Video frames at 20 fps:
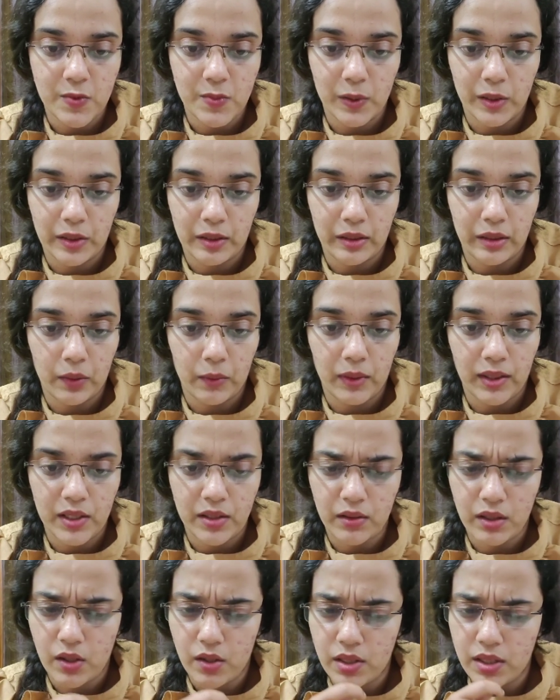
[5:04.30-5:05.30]
This particular
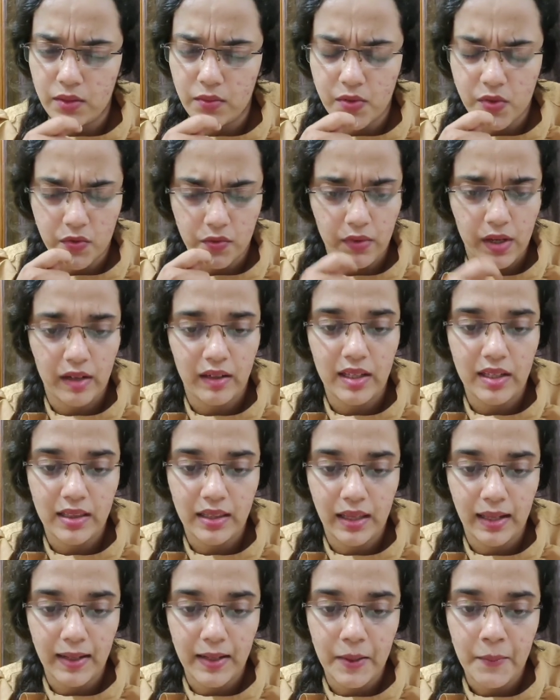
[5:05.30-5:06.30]
one, it was
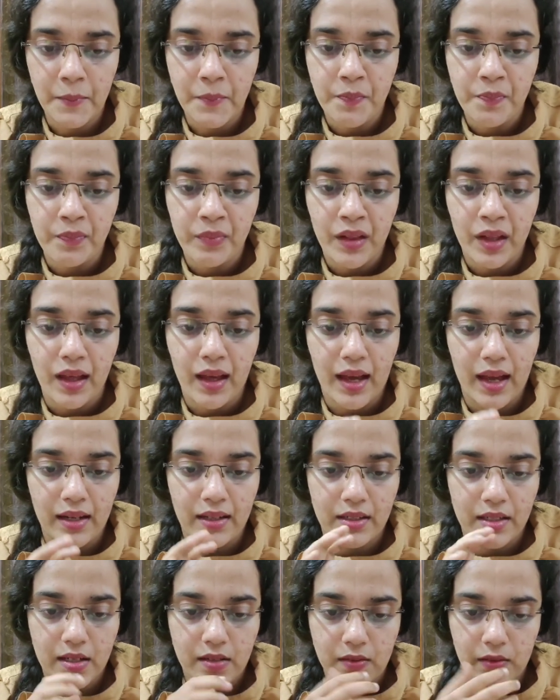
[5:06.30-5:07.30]
very thick.
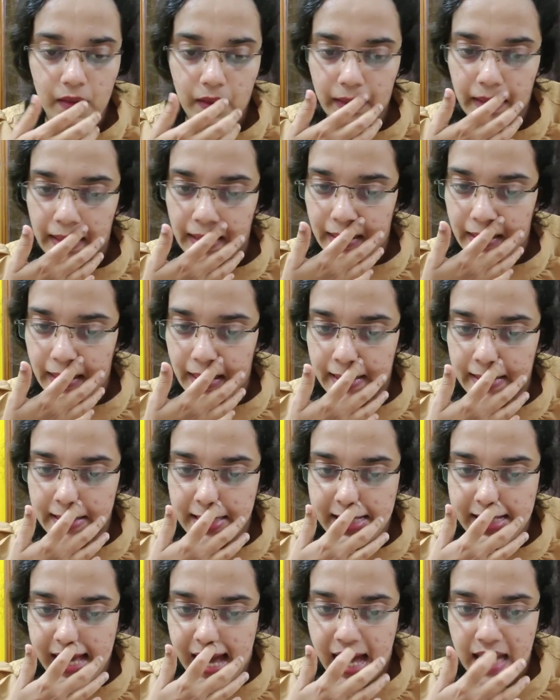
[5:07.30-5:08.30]
And it has got
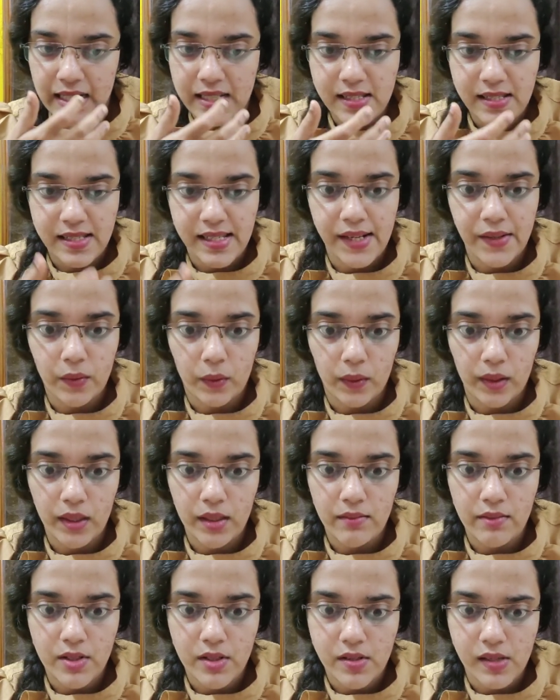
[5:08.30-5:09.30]
helianthus aniseed
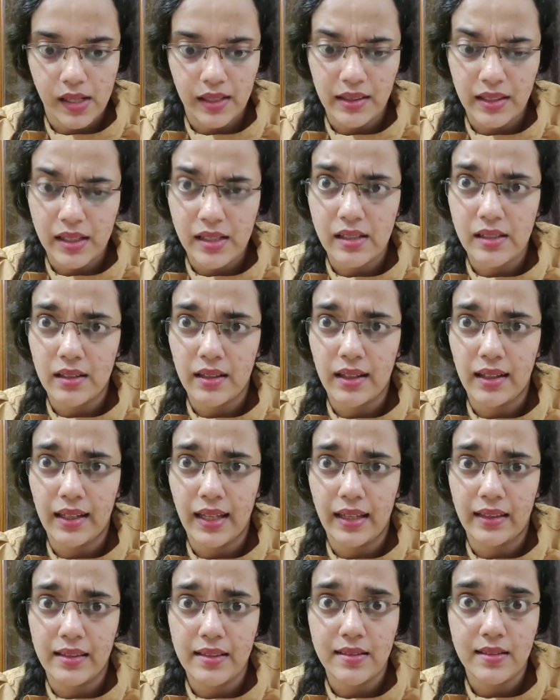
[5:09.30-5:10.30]
oil, which is, I think,
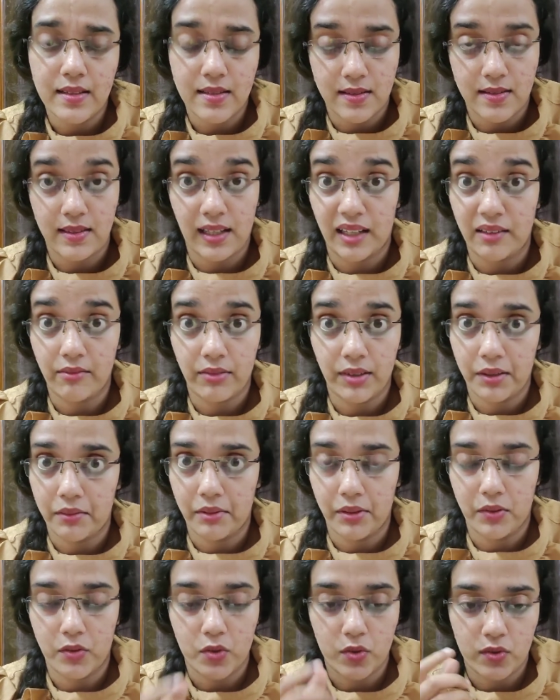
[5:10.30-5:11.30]
helianthus is
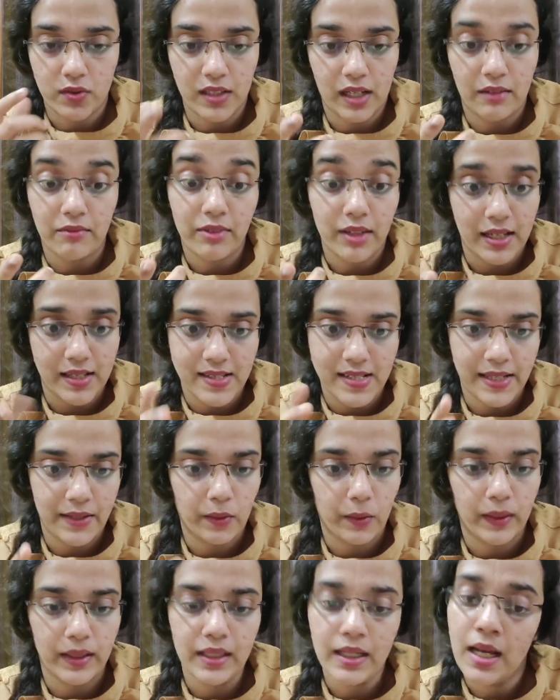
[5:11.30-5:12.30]
sunflower. So sunflower
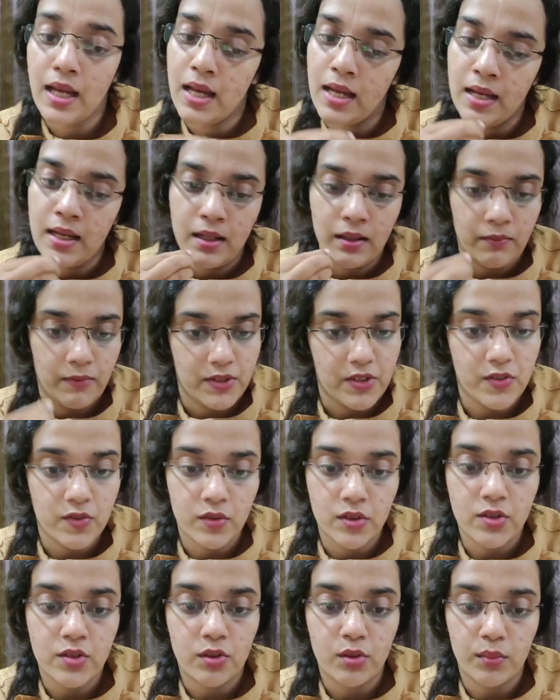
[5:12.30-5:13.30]
seed oil, which
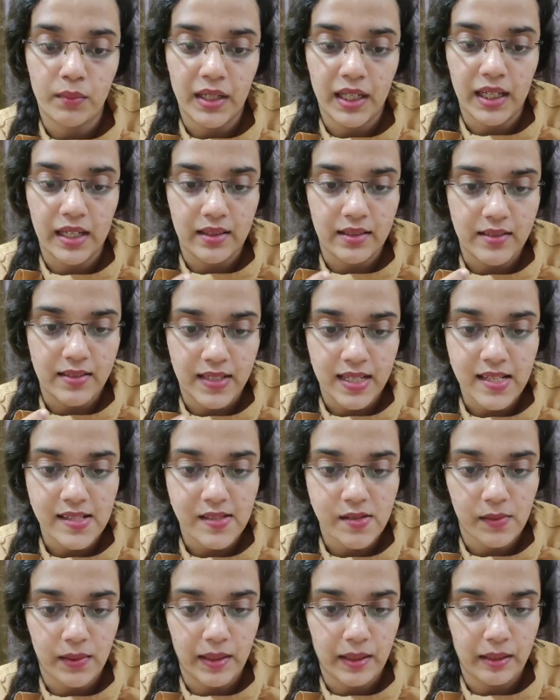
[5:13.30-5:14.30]
is rich in omega-6.
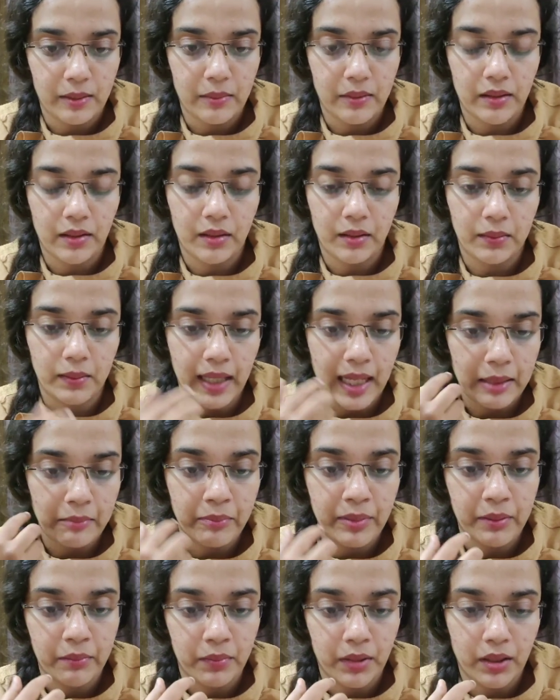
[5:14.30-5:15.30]
So it will
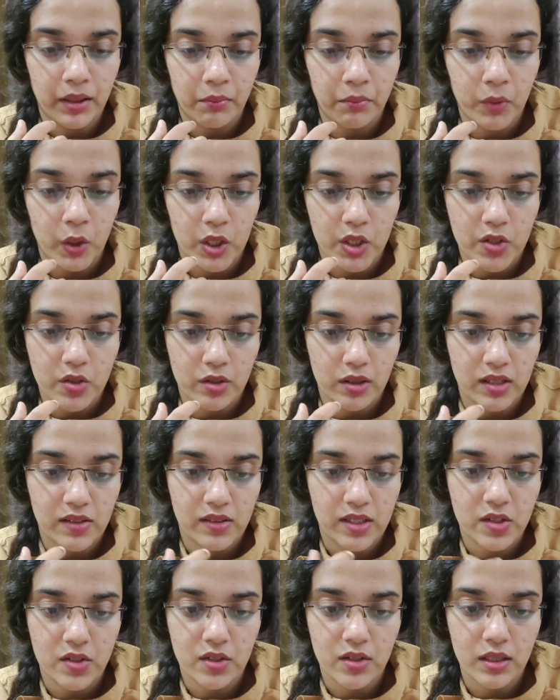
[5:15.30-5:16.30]
help in
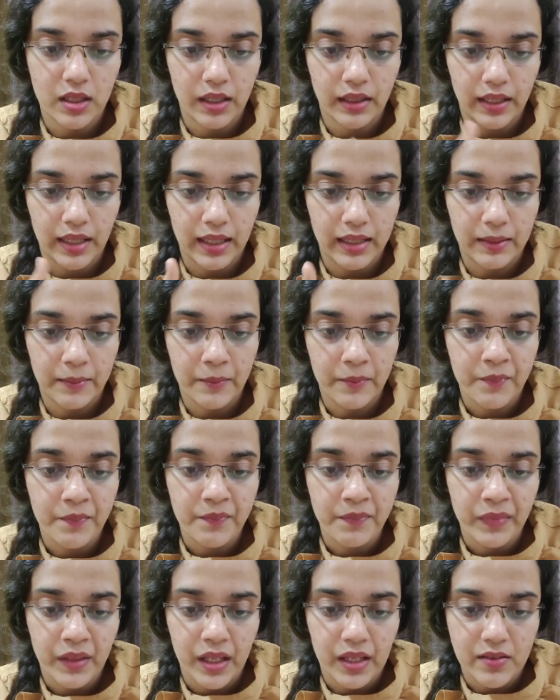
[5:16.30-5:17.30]
moisturization. Again,
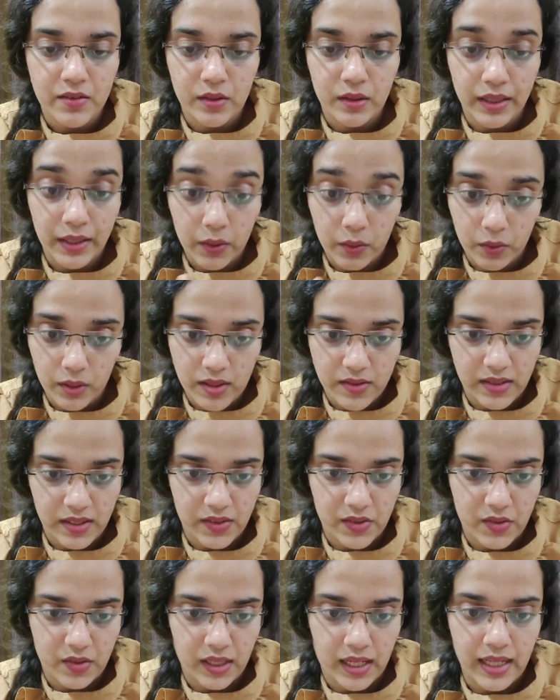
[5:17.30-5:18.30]
as licorice
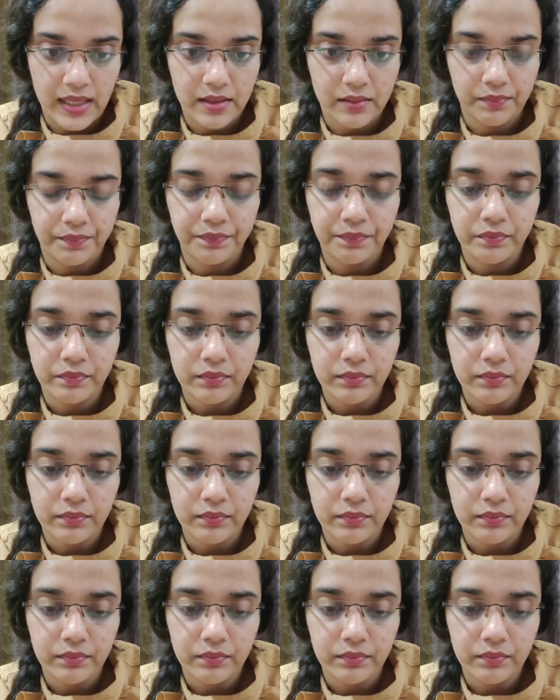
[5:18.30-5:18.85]
extract.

— TO DO —
Exact repetition of each line above is expected; images are to be omitted.

— REPLY TO THE EXERCISE —
Video frames at 20 fps:
[5:04.30-5:05.30]
This particular
[5:05.30-5:06.30]
one, it was
[5:06.30-5:07.30]
very thick.
[5:07.30-5:08.30]
And it has got
[5:08.30-5:09.30]
helianthus aniseed
[5:09.30-5:10.30]
oil, which is, I think,
[5:10.30-5:11.30]
helianthus is
[5:11.30-5:12.30]
sunflower. So sunflower
[5:12.30-5:13.30]
seed oil, which
[5:13.30-5:14.30]
is rich in omega-6.
[5:14.30-5:15.30]
So it will
[5:15.30-5:16.30]
help in
[5:16.30-5:17.30]
moisturization. Again,
[5:17.30-5:18.30]
as licorice
[5:18.30-5:18.85]
extract.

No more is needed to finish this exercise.